Service mesh

What is Service Mesh and, especially, what is Istio?

Service mesh is a great technology that improves how services communicate in a microservice architecture. A service mesh like Istio can be leveraged for better observability and insights into your microservice. Let’s look at how and why in this blog post.

Giulia Di Pietro

Giulia Di Pietro

Jan 20, 2022


This blog post is part of a Kubernetes series to help you initiate observability within your Kubernetes cluster. It also summarizes the content presented on the “Is it Observable” episode: What is ServiceMesh and especially what is Istio?

Microservices have been a hot topic for several years, and alongside them, we have seen the creation of multiple types of frameworks to help build their architecture. The service mesh has become quite popular in microservice architecture. Described as “a dedicated infrastructure layer for facilitating service-to-service communications between services or microservices”. Service meshes help you provide extra observability on your cluster, and popular ones include Linkerd, Istio, Consul, Kuma, and Maesh.

In this blog post and related tutorial, we’ll be focusing on Istio. However, before we jump into it, I’d like to introduce microservice architecture and service meshes in general. This will help you understand the context before we learn more about Istio and get into the tutorial. If you’d like to jump to the tutorial, click on GitHub.

Introduction to microservice architecture

As already mentioned, microservices have grown in popularity in the past few years, and it’s not surprising.

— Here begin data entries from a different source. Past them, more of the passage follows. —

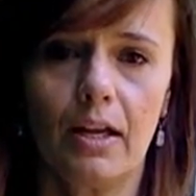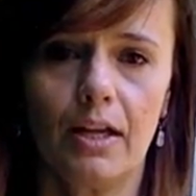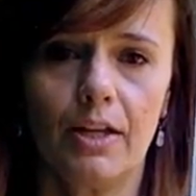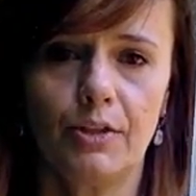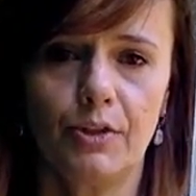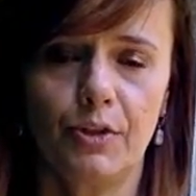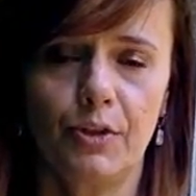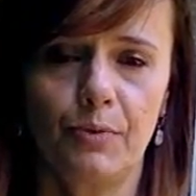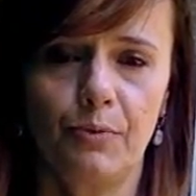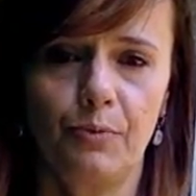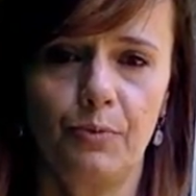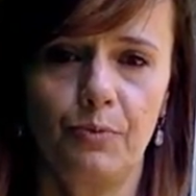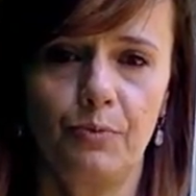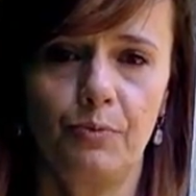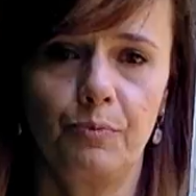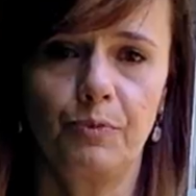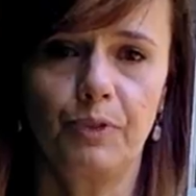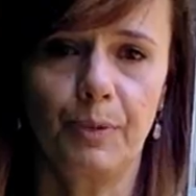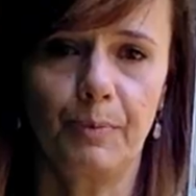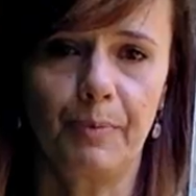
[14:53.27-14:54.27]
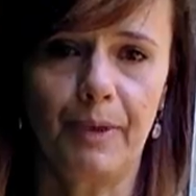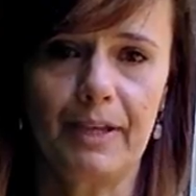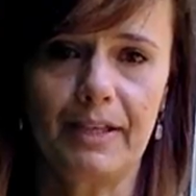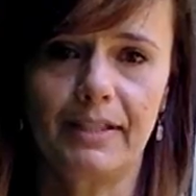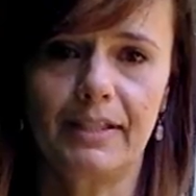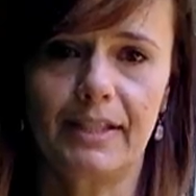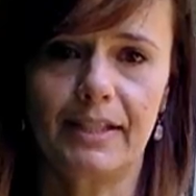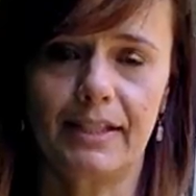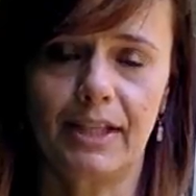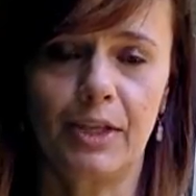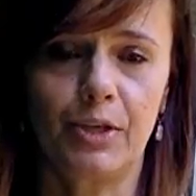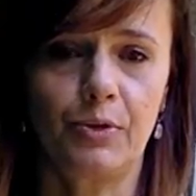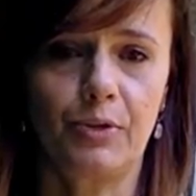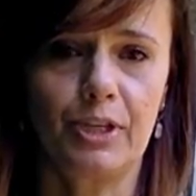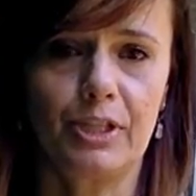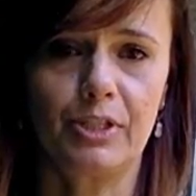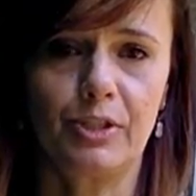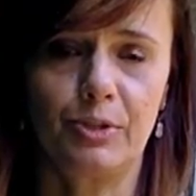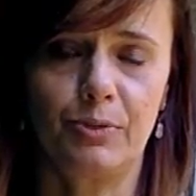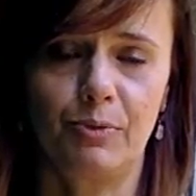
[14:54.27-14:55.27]
So the best thing that you
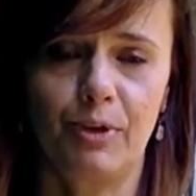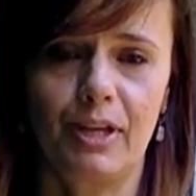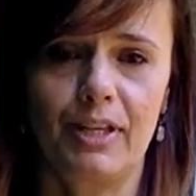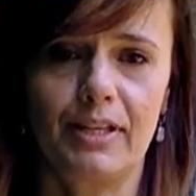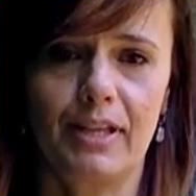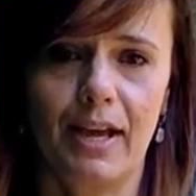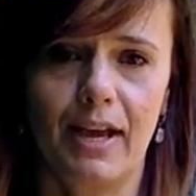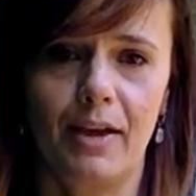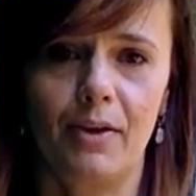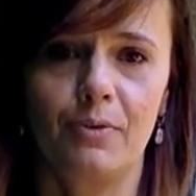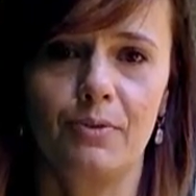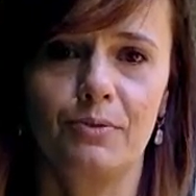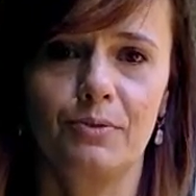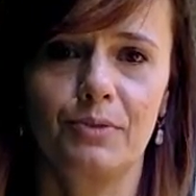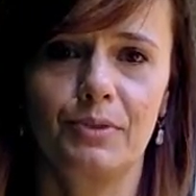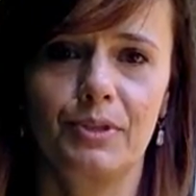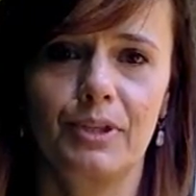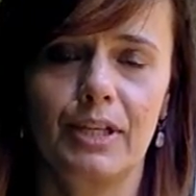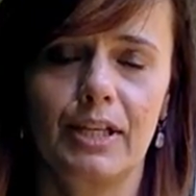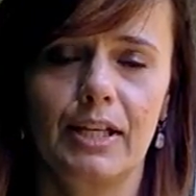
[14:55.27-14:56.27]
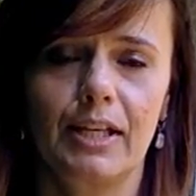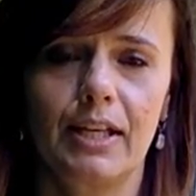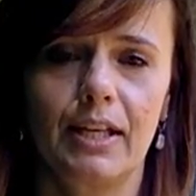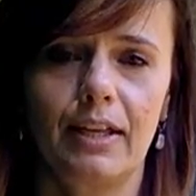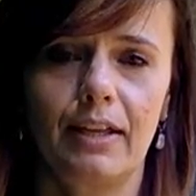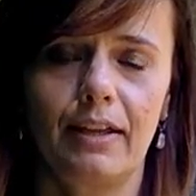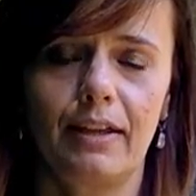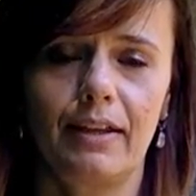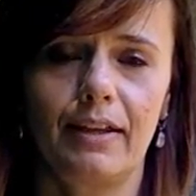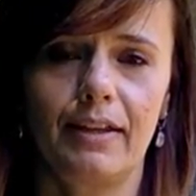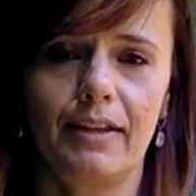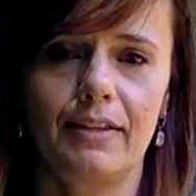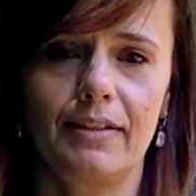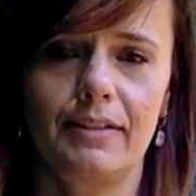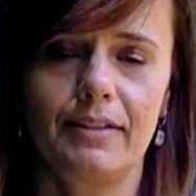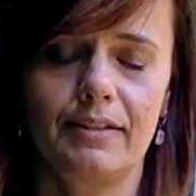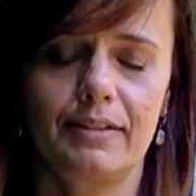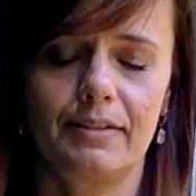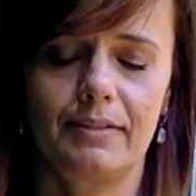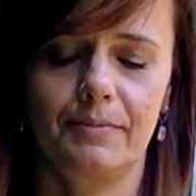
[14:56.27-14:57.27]
can do right now
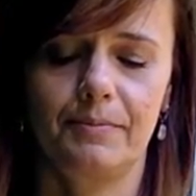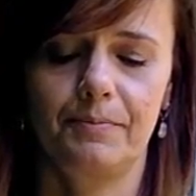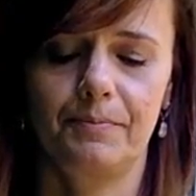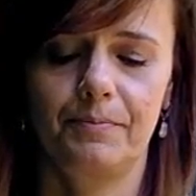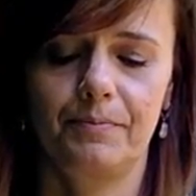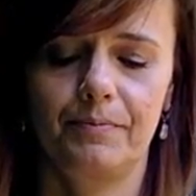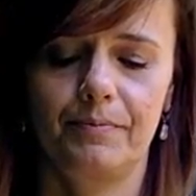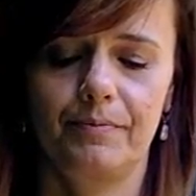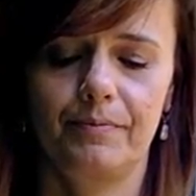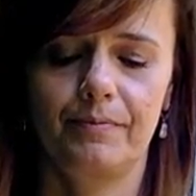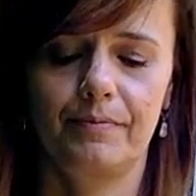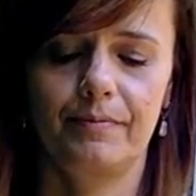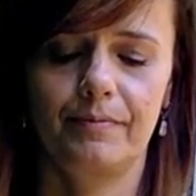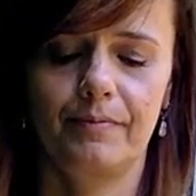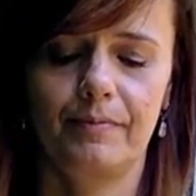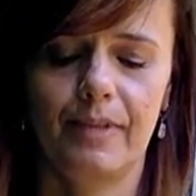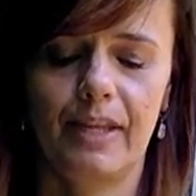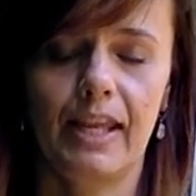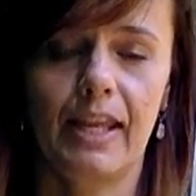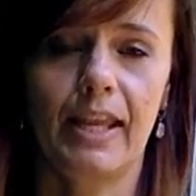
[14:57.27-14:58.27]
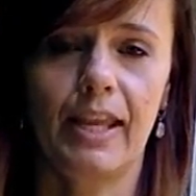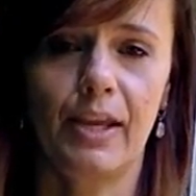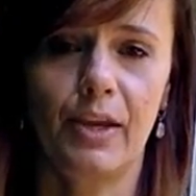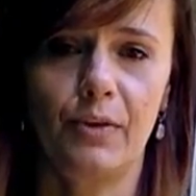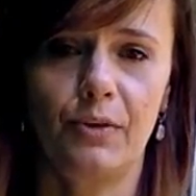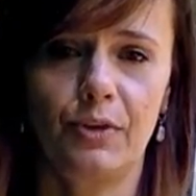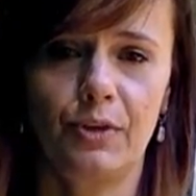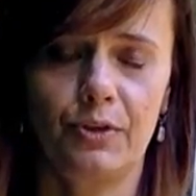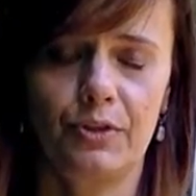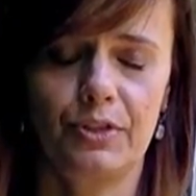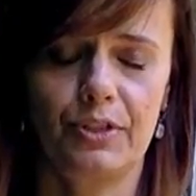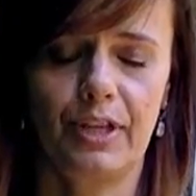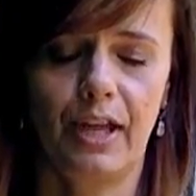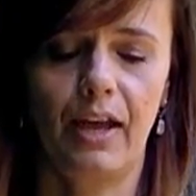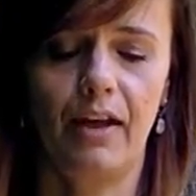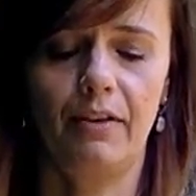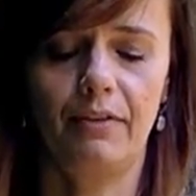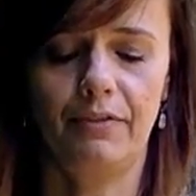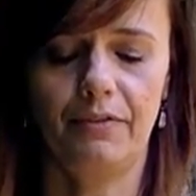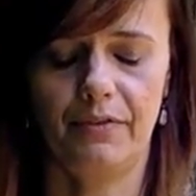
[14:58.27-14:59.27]
is heal
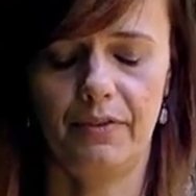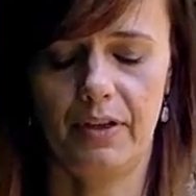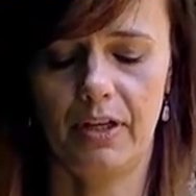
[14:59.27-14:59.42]
yourself.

They bring a lot of benefits compared to traditional monolithic software:

  • Easier to build

  • Independent deployment

  • Technology diversity

  • Easier to scale development

  • Natural stack to move to the cloud

When building a service-based architecture, there are several things we need to consider regarding communication.

Let’s look at the example of our Google Hipster Shop that we usually use for our tutorials. (Which is a straightforward example of an online store built on microservices).

We have a Frontend service that communicates with

  • ProductCatalogService

  • ShippingService

  • RecommendationService

  • CartService

  • Etc.

Frontend services communication

To let our services communicate with each other, there are multiple things that we have to manage:

1. The retry logic

  • If the cart service can't reach the payment service, you can add a retry logic in your code to handle the exception and retry the request several times.

  • But then, the question is how often I should retry to be efficient and avoid putting extra pressure on our system.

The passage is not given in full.